Collected data
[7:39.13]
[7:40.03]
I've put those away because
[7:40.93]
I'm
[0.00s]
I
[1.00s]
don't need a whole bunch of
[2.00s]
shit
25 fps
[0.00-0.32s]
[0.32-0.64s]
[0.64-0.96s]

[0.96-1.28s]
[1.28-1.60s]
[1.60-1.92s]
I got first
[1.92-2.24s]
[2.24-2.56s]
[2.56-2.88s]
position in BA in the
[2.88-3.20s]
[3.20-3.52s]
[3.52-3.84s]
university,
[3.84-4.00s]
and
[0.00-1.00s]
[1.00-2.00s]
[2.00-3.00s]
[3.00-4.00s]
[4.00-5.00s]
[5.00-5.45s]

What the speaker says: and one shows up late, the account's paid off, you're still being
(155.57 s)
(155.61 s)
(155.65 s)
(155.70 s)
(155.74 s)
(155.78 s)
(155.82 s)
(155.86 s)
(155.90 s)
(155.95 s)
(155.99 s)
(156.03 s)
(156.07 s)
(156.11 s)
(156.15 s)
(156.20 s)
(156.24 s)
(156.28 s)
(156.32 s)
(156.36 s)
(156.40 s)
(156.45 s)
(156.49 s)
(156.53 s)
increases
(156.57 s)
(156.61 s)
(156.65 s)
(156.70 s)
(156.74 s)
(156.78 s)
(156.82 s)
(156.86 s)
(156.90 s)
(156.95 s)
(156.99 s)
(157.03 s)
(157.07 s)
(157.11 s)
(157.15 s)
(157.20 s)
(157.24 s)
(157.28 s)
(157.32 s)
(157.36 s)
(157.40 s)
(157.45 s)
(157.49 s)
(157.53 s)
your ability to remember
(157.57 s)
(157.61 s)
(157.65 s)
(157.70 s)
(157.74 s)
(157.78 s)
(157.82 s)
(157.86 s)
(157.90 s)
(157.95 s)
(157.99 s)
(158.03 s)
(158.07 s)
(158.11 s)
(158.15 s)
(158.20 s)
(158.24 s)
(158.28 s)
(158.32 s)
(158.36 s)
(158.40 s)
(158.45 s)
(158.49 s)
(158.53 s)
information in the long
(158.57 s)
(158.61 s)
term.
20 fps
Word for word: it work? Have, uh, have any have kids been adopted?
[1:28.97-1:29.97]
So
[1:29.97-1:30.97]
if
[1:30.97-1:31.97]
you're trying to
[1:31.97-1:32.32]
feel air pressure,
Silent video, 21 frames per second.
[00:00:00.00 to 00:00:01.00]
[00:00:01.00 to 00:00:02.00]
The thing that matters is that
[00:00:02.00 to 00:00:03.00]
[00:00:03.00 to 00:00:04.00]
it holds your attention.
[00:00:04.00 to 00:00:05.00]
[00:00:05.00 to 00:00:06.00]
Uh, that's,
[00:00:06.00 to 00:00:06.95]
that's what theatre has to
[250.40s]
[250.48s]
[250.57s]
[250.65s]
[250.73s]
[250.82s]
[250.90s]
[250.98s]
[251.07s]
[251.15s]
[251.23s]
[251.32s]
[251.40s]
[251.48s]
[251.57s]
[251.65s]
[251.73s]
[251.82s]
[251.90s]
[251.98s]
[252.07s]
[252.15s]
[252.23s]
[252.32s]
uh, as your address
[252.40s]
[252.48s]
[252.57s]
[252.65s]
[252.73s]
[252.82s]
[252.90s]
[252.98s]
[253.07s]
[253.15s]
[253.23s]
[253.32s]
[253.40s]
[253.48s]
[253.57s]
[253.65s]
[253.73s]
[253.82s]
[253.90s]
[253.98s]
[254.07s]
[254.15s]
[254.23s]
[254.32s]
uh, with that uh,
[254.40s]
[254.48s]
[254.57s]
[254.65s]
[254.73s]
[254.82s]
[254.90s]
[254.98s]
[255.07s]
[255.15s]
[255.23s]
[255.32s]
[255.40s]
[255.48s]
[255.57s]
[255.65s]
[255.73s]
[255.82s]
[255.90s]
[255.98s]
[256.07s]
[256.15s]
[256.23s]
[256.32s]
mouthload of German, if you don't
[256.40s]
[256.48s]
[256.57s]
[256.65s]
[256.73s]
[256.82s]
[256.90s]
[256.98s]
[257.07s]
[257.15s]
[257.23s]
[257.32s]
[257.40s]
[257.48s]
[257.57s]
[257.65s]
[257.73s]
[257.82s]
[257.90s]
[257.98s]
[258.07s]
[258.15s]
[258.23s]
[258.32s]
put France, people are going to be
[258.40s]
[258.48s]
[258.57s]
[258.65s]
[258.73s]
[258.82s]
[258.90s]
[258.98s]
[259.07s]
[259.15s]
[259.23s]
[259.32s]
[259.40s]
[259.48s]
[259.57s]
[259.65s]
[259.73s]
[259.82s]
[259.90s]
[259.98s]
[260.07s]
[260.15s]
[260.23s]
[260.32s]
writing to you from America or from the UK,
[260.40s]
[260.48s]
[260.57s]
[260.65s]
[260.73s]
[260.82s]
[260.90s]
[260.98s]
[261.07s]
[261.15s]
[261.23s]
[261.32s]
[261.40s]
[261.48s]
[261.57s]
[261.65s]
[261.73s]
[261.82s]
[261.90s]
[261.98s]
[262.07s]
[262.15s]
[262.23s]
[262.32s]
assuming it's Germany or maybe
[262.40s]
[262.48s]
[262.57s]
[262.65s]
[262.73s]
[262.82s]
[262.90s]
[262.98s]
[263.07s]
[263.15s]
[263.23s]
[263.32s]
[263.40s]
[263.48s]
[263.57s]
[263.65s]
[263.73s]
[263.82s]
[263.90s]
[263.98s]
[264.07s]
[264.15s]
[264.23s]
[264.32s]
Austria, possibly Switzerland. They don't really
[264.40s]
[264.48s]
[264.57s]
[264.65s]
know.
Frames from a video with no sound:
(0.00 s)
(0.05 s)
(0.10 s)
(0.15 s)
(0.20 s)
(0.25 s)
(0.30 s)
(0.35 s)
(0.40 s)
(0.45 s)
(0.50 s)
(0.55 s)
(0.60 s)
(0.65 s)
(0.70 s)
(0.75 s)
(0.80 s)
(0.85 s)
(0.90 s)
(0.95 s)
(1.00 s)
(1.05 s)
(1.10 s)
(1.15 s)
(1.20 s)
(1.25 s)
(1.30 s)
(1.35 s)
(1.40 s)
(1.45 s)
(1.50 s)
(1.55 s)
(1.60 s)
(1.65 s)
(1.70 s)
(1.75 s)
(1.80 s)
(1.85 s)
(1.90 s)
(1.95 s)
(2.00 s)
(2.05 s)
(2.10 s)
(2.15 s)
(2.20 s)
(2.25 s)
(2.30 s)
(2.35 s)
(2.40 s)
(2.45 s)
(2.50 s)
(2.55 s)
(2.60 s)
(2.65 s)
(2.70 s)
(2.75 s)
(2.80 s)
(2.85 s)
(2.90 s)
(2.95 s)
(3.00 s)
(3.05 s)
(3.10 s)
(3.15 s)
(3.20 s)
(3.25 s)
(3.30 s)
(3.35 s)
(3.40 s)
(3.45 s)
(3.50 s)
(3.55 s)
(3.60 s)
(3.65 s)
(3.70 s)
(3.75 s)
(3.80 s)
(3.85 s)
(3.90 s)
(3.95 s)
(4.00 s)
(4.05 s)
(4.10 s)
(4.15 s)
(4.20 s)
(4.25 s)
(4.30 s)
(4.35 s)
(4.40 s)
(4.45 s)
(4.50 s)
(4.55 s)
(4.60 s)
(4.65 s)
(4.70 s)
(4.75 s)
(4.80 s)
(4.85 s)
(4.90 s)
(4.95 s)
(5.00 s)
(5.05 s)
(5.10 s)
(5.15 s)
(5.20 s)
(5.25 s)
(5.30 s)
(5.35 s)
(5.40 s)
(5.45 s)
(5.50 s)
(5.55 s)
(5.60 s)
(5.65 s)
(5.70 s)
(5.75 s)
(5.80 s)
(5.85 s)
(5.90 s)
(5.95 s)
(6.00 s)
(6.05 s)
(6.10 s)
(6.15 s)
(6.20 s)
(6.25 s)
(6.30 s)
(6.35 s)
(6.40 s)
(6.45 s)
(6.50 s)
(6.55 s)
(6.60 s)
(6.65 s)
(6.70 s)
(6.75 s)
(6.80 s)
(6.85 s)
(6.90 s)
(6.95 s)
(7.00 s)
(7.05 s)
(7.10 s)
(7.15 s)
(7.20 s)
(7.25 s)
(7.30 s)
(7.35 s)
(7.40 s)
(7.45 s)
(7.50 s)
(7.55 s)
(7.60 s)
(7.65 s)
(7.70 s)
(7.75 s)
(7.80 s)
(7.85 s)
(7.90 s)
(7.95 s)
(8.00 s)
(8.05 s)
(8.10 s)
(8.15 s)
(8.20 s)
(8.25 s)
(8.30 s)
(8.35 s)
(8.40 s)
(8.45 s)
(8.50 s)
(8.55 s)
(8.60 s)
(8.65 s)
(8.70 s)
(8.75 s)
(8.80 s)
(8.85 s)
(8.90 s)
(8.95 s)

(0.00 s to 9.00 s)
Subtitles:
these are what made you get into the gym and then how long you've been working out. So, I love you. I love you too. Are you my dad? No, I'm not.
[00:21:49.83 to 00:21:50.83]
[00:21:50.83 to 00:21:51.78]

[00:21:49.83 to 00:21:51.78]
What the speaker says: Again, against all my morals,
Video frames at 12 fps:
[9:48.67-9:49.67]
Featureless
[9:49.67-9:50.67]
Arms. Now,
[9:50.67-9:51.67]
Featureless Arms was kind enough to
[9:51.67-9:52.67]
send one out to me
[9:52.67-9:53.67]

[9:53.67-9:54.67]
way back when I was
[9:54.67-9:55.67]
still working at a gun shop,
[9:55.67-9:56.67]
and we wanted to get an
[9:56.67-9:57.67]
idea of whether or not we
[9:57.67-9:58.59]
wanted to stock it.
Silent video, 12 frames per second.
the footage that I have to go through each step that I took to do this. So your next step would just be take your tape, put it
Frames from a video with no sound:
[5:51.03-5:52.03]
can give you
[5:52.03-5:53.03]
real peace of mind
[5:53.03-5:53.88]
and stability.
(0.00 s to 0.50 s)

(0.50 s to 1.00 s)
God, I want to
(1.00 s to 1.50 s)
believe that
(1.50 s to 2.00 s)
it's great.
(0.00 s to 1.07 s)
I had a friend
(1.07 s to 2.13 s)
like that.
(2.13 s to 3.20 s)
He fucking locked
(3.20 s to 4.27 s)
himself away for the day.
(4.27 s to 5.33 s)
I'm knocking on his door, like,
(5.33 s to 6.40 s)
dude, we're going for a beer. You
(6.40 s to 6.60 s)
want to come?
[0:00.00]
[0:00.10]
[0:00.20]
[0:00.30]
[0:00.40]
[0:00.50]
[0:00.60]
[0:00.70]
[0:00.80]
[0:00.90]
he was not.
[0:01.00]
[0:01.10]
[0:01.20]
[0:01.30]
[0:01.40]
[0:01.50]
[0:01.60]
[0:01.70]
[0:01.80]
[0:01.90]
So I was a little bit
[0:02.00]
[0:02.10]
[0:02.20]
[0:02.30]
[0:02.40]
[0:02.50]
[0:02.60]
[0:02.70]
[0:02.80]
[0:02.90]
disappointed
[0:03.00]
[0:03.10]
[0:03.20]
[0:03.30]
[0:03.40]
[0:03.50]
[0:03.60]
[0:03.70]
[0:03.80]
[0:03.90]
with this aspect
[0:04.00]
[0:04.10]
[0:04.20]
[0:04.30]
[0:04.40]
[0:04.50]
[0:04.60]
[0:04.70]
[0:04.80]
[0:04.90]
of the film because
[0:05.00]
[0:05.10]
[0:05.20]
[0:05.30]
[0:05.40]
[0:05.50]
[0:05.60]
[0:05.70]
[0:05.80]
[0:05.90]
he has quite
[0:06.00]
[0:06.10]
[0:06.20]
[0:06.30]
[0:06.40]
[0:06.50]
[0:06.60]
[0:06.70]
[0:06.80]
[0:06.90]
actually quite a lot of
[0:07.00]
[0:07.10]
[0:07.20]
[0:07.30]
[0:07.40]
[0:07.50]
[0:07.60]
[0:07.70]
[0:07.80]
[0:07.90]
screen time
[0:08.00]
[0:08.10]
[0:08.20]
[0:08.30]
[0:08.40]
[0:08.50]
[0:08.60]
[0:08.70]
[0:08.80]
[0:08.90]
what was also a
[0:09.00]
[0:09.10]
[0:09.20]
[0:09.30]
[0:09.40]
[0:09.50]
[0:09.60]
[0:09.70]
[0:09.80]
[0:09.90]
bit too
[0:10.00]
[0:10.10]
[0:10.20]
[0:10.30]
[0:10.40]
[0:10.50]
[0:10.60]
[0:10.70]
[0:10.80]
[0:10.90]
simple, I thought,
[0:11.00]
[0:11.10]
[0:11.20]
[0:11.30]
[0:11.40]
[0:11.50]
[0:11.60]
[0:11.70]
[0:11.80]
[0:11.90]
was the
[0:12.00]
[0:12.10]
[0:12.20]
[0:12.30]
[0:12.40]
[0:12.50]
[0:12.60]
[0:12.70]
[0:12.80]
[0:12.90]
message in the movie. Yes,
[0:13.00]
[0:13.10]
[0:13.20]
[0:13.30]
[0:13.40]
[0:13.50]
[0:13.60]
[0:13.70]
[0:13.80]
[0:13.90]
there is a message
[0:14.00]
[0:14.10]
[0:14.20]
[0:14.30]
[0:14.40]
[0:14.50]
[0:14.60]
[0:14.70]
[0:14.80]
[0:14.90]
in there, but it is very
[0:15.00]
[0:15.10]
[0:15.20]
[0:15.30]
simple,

▸ **Directions**
The lines above, from the start of the records through the one containing "[00:00:02.00 to 00:00:03.00]", are to be printed exactly, and nothing else is to be included.

▸ **Output for this exercise**
[7:39.13]
[7:40.03]
I've put those away because
[7:40.93]
I'm
[0.00s]
I
[1.00s]
don't need a whole bunch of
[2.00s]
shit
25 fps
[0.00-0.32s]
[0.32-0.64s]
[0.64-0.96s]

[0.96-1.28s]
[1.28-1.60s]
[1.60-1.92s]
I got first
[1.92-2.24s]
[2.24-2.56s]
[2.56-2.88s]
position in BA in the
[2.88-3.20s]
[3.20-3.52s]
[3.52-3.84s]
university,
[3.84-4.00s]
and
[0.00-1.00s]
[1.00-2.00s]
[2.00-3.00s]
[3.00-4.00s]
[4.00-5.00s]
[5.00-5.45s]

What the speaker says: and one shows up late, the account's paid off, you're still being
(155.57 s)
(155.61 s)
(155.65 s)
(155.70 s)
(155.74 s)
(155.78 s)
(155.82 s)
(155.86 s)
(155.90 s)
(155.95 s)
(155.99 s)
(156.03 s)
(156.07 s)
(156.11 s)
(156.15 s)
(156.20 s)
(156.24 s)
(156.28 s)
(156.32 s)
(156.36 s)
(156.40 s)
(156.45 s)
(156.49 s)
(156.53 s)
increases
(156.57 s)
(156.61 s)
(156.65 s)
(156.70 s)
(156.74 s)
(156.78 s)
(156.82 s)
(156.86 s)
(156.90 s)
(156.95 s)
(156.99 s)
(157.03 s)
(157.07 s)
(157.11 s)
(157.15 s)
(157.20 s)
(157.24 s)
(157.28 s)
(157.32 s)
(157.36 s)
(157.40 s)
(157.45 s)
(157.49 s)
(157.53 s)
your ability to remember
(157.57 s)
(157.61 s)
(157.65 s)
(157.70 s)
(157.74 s)
(157.78 s)
(157.82 s)
(157.86 s)
(157.90 s)
(157.95 s)
(157.99 s)
(158.03 s)
(158.07 s)
(158.11 s)
(158.15 s)
(158.20 s)
(158.24 s)
(158.28 s)
(158.32 s)
(158.36 s)
(158.40 s)
(158.45 s)
(158.49 s)
(158.53 s)
information in the long
(158.57 s)
(158.61 s)
term.
20 fps
Word for word: it work? Have, uh, have any have kids been adopted?
[1:28.97-1:29.97]
So
[1:29.97-1:30.97]
if
[1:30.97-1:31.97]
you're trying to
[1:31.97-1:32.32]
feel air pressure,
Silent video, 21 frames per second.
[00:00:00.00 to 00:00:01.00]
[00:00:01.00 to 00:00:02.00]
The thing that matters is that
[00:00:02.00 to 00:00:03.00]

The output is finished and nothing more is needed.